Speaking of the effects, they are phenomenal. Everything looks reach-out-and-touch-it real. The two primary IF’s, Blossom and Blue are magnificent in particular. Some of the others are a bit more cartoony, but that is by design, so you can’t really hold that against the movie. When the flick wants the IF’s to look good, they look great.

But back to Reynolds, he is just turning in another of his typical wonderful performances. You could argue that he plays the sarcastic charmer to various degrees, and that Calvin is only a few degrees different than Guy from Free Guy or even Deadpool. But even if that’s true, he clearly has a niche he excels at, and there’s nothing wrong with that. Other actors have won Academy Awards for playing themselves over and over.

(left to right) Steve Carrell as Blue and Ryan Reynolds as Calvin in “IF”. Photo: Paramount Pictures.

+ While we are on the subject of performers in the movie, Miss Cailey Fleming is the star of this flick, and she carries it through all of the emotional beats. She is 17, and while she is still a child, she doesn’t really come across as a child actor, many of whom can be quite a bit rough around the edges. Fleming has poise beyond her years and believably portrays childlike wonder, glee, sadness, and more. She is quite talented as she navigates the screen opposite all of the IF’s, and she never feels overwhelmed acting against Reynolds, Krasinski, or the stacked voice cast. It will be interesting to see her career take shape from here and see how far this standout role can take her.

IF will make you feel things and tug at your heartstrings, but there’s one thing I noticeably did not do, nor did I hear much of it from the theater audience around me. The movie is surprisingly light on laughs. Not really what I expected when I saw the cast, Reynolds in particular. I was surprised by how not laugh-out-loud funny IF was given I went in expecting to be chuckling frequently at worst.

(left to right) Cailey Fleming as Bea and Ryan Reynolds as Calvin in “IF”. Photo: Paramount Pictures.
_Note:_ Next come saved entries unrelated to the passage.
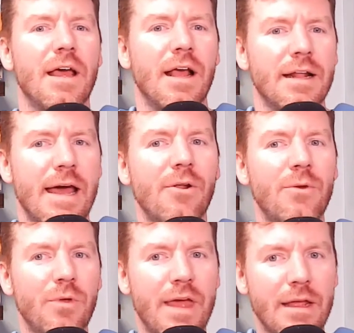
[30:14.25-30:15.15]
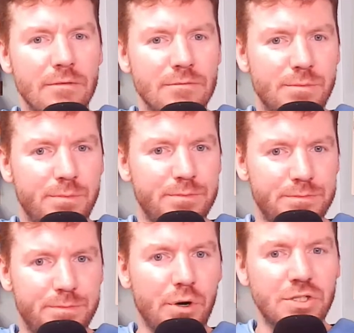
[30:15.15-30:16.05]
not only will they
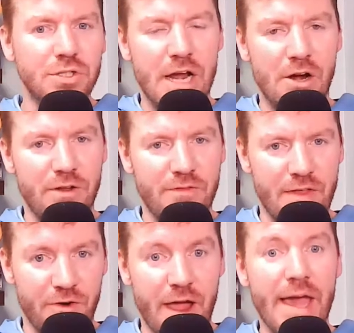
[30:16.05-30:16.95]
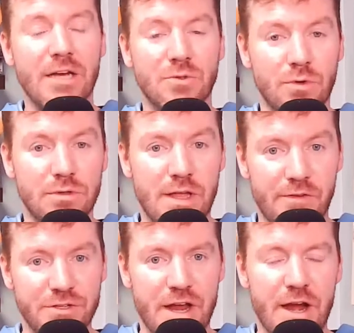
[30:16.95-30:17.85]
push a narrative on their actual
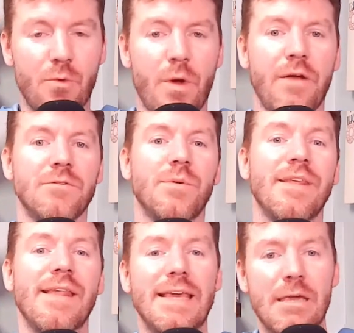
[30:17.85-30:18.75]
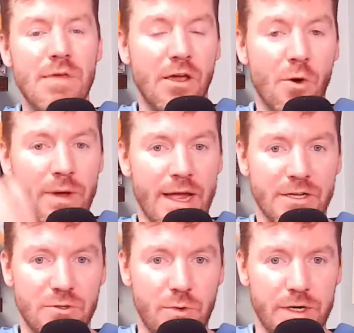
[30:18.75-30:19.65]
television airwaves, but then they keep that going
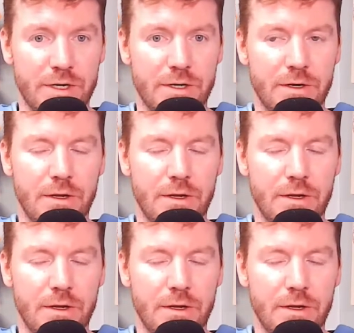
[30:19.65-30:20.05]
on Twitter,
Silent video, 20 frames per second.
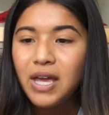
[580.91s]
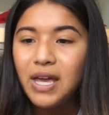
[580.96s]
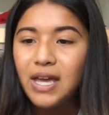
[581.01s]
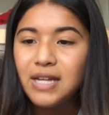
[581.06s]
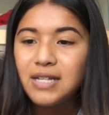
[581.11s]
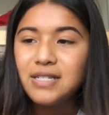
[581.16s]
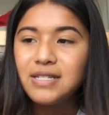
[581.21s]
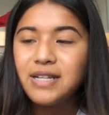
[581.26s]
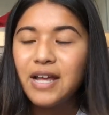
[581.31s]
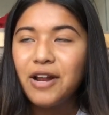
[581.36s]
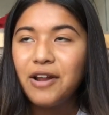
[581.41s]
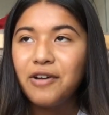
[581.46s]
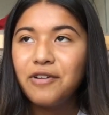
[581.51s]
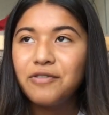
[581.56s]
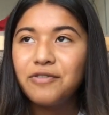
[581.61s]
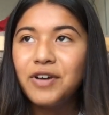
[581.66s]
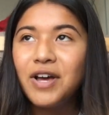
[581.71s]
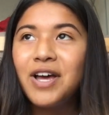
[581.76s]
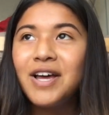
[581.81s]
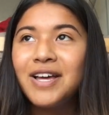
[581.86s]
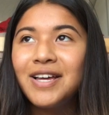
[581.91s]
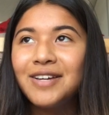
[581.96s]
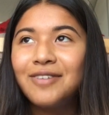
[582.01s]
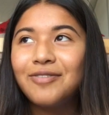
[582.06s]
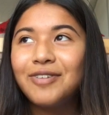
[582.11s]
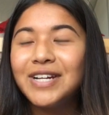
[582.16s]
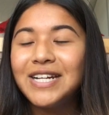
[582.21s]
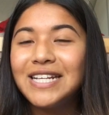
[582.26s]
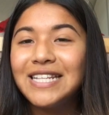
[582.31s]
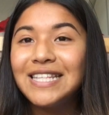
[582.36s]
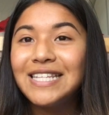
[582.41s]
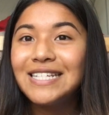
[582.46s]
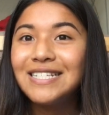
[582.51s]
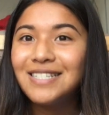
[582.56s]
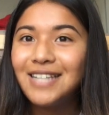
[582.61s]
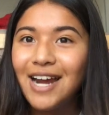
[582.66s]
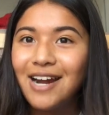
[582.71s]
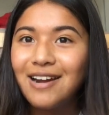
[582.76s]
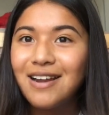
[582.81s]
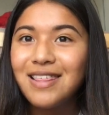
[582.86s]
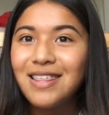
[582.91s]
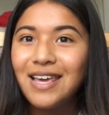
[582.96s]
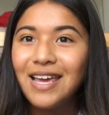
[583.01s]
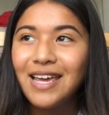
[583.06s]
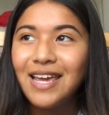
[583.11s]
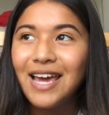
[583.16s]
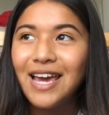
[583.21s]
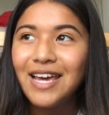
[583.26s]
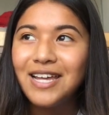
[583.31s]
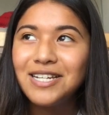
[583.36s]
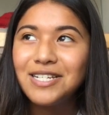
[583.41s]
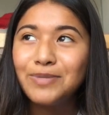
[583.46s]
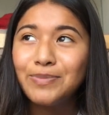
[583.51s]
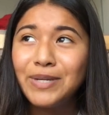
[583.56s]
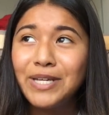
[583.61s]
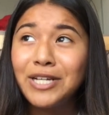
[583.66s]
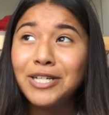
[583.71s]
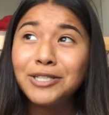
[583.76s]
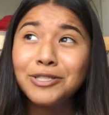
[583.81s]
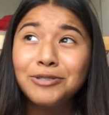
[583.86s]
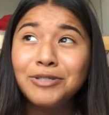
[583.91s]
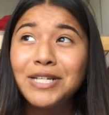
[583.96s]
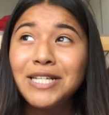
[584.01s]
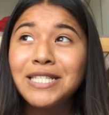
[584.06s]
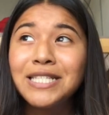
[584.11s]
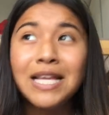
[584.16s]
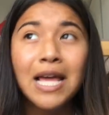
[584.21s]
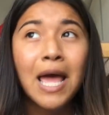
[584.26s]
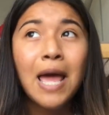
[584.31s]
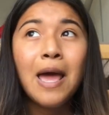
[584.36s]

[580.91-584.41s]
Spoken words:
instead of reading the entire thing and being clueless,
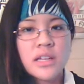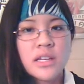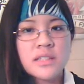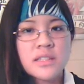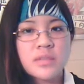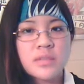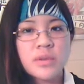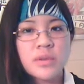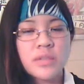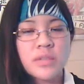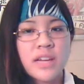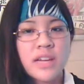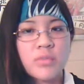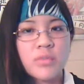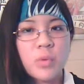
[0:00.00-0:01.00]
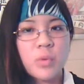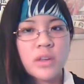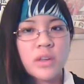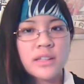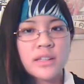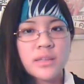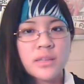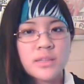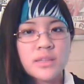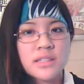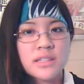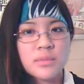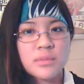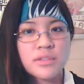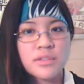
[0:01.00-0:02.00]
since we only have one
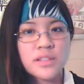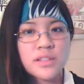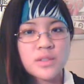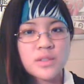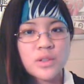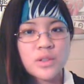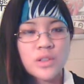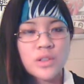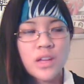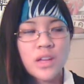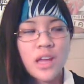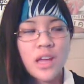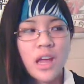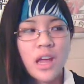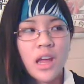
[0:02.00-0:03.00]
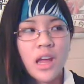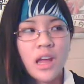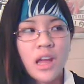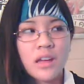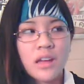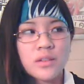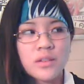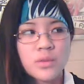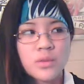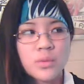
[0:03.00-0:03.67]
linguistics professor and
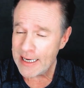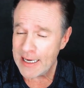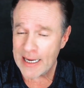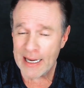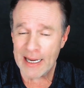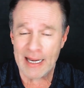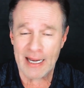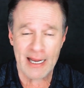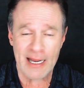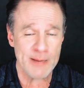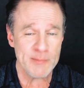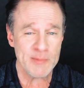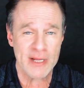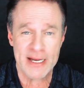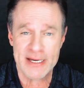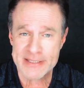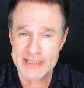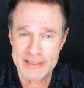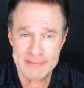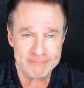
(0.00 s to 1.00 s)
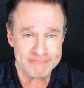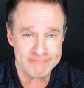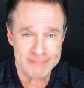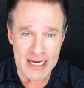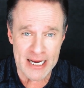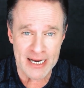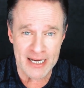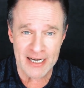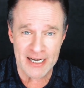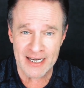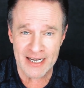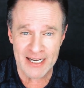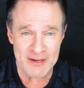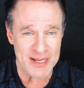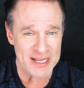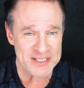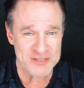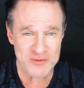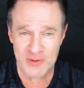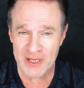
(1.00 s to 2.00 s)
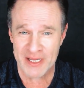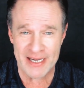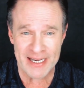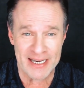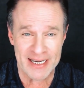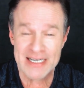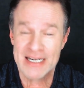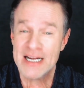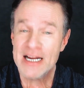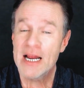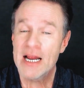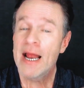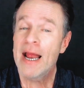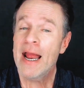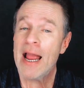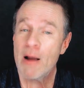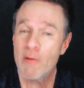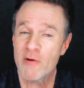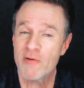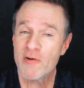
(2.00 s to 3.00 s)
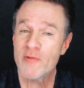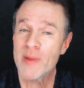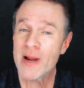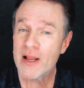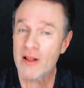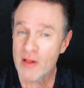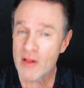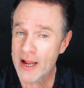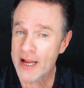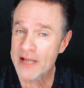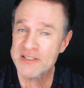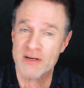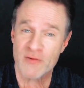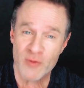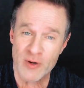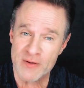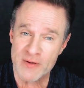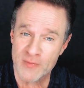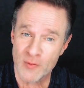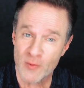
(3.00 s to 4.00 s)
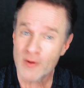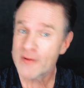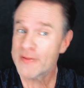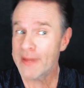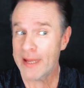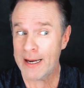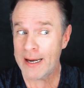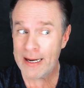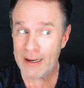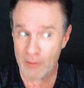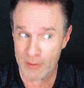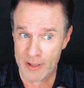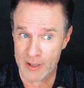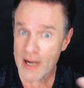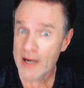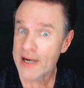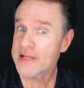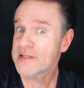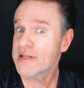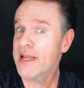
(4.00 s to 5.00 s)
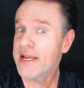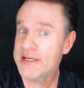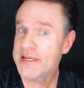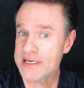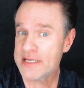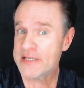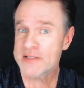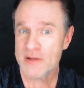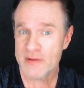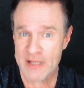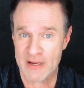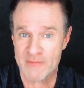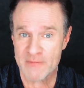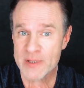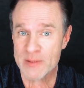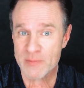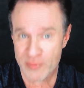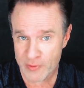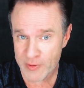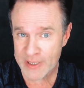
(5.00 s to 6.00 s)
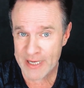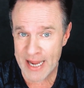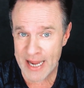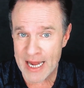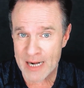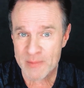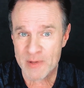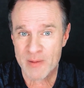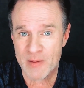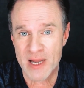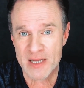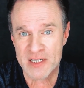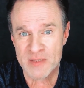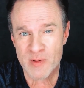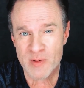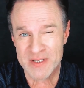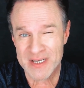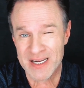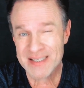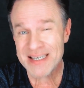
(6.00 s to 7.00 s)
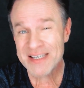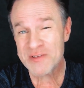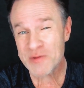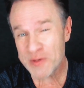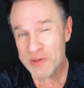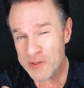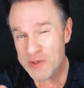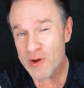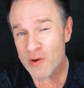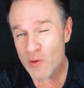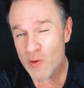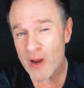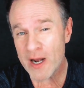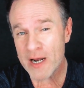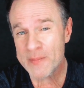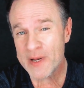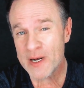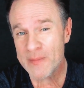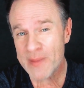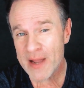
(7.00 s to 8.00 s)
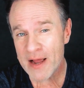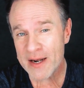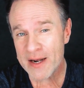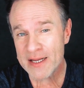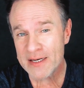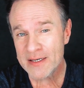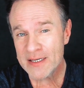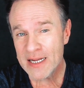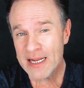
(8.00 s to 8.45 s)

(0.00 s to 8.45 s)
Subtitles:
I'm lazy. That's really it. However, my clients I've written for, they are not as lazy, so they've been pretty adamant about split testing. So I do know quite a bit about it.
And this is fine. Overt humor wasn’t really what the movie was going for, and it did not need to. It hit on several other notes. But for a kids’ movie, I have to wonder if it is going to keep the attention of its younger audience without trying harder to deliver some knocks to their funny bones. I will say that, completely anecdotally, the kids in my theater seemed underwhelmed and were very fidgety throughout. But that’s just my experience!

– There is a very late reveal to IF that you will likely see coming a mile away. And look, I get it. IF isn’t trying to be The Usual Suspects. And I’m sure the secret we eventually become privy to will wow the kids who are in attendance. But as an adult, it was kind of painfully obvious.
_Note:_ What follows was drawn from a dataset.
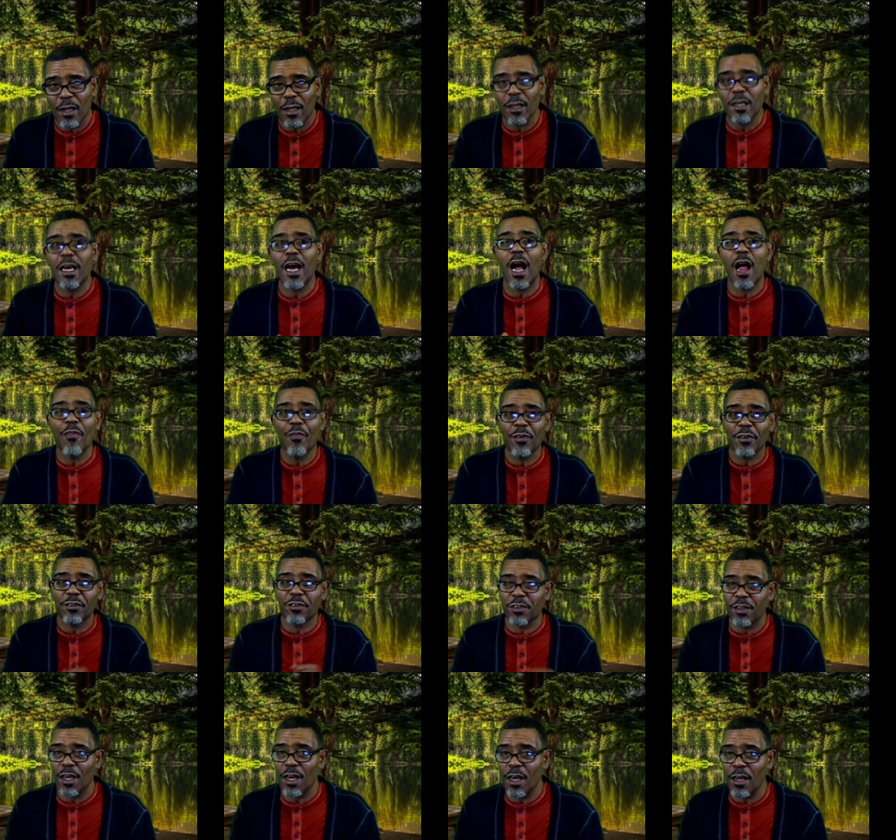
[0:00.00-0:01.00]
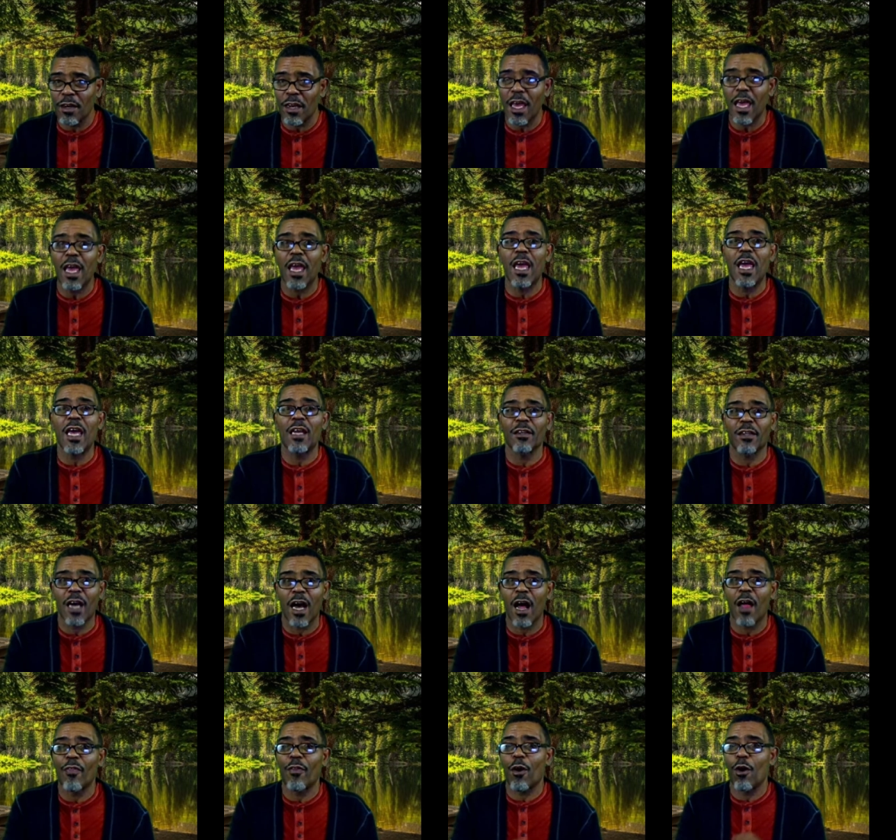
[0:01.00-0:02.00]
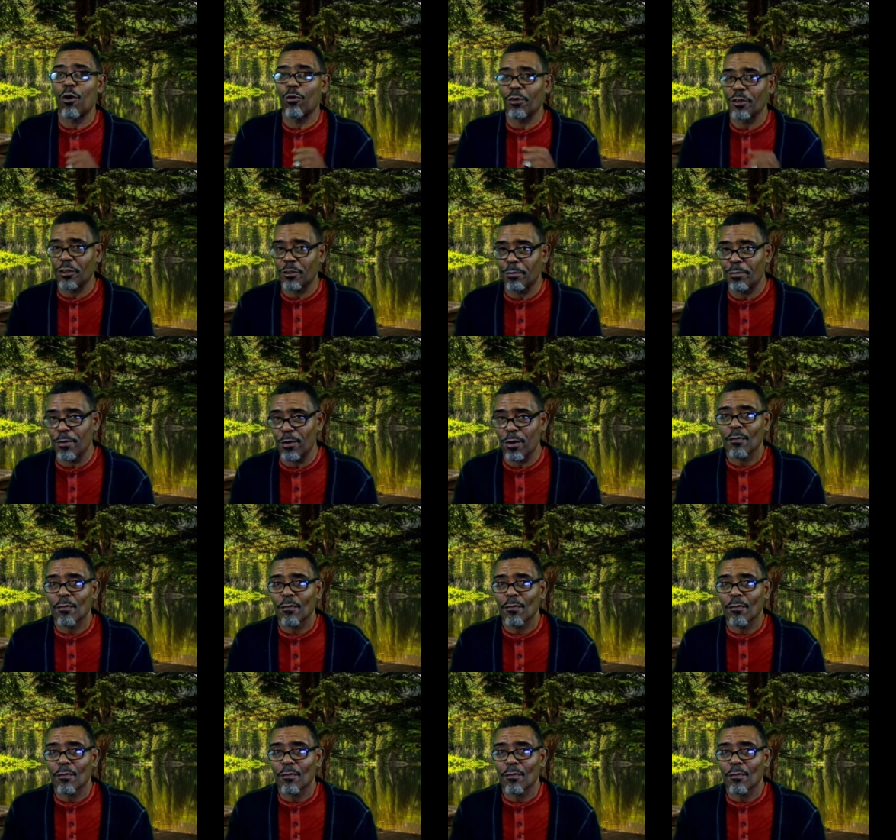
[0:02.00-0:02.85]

God the Son, and God the Holy Spirit.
Okay, maybe this one is on me. Maybe I’m just jaded. I’m really not sure how the movie could have handled this better. Maybe since the kids were going to be shocked anyway, they could have revealed the moment earlier on so the older folks watching did not have to wait for the inevitable. Wow, this Down is making me sound really curmudgeonly. Look, I gotta give the Downs where I can find them, and this flick did not give me a ton to work with in this regard, so bear with me, you know?
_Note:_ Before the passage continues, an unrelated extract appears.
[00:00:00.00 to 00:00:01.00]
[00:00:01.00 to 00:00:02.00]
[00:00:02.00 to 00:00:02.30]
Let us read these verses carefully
IF is a wonderfully charming movie with some really strong performances, especially by Cailey Fleming as the lead. It’s not particularly funny, but it hits on wonderment and heart. Kids will love all of the vibrant IF characters; adults will appreciate the tone of the story and how it makes you feel about growing up and missing your childhood. There really is something for everyone here, and Krasinski continues to impress behind the camera and as a writer.